Local accounts indicate that Israel used booby-trapped robots, as well as tanks and drones during this attack.
This is a sign of a possible imminent Israeli ground manoeuvre, although Israel has not yet confirmed the objectives of the attack.
But elsewhere in Gaza we also see a relative surge in air attacks, including in the designated “safe zone” of al-Mawasi in southern Gaza, where a father and his three children were killed in an Israeli attack on a makeshift tent.
The scale and coordination of these attacks are prompting further fears and point to a serious escalation that signals that nowhere in Gaza is truly safe.
Netanyahu planning annexation to appease right-wing ministers
Netanyahu is not just talking about annexing parts of Gaza; he’s talking about annexing the entirety of the Palestinian territory.

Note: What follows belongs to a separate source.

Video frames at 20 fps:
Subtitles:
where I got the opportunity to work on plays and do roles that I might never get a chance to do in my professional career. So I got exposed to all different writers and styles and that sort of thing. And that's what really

That’s apparently what was discussed in Israel’s Security Cabinet meeting on Monday night, when Netanyahu huddled up his security chiefs and some of his other ministers within his coalition government.
Now this is reportedly going to be done and presented in order to appease the right wing within the Netanyahu coalition, who have said from the very beginning that they want to occupy Gaza, that they want illegal settlements there, that there should be no Palestinians there, and that there should be this so called voluntary migration of Palestinians from the Gaza Strip.
That’s how they’ve been describing what has been condemned as ethnic cleansing of this territory.
So what Netanyahu’s plan would mean is a complete siege on certain parts of Gaza, even though the Israelis have said they want to now up the aid that is going into the territory because of the starvation and famine that is plaguing the Palestinian people.
A complete siege on those areas would mean no water. It would mean no fuel. It would mean no food. No humanitarian aid.
And as part of this plan, the Israeli army would be operating on the ground in places it hadn’t yet, wherever there was intelligence that there were captives that were in the area or nearby.
Some of those areas include central Gaza, where the military has not operated on the ground. That’s according to these reports within Israeli media.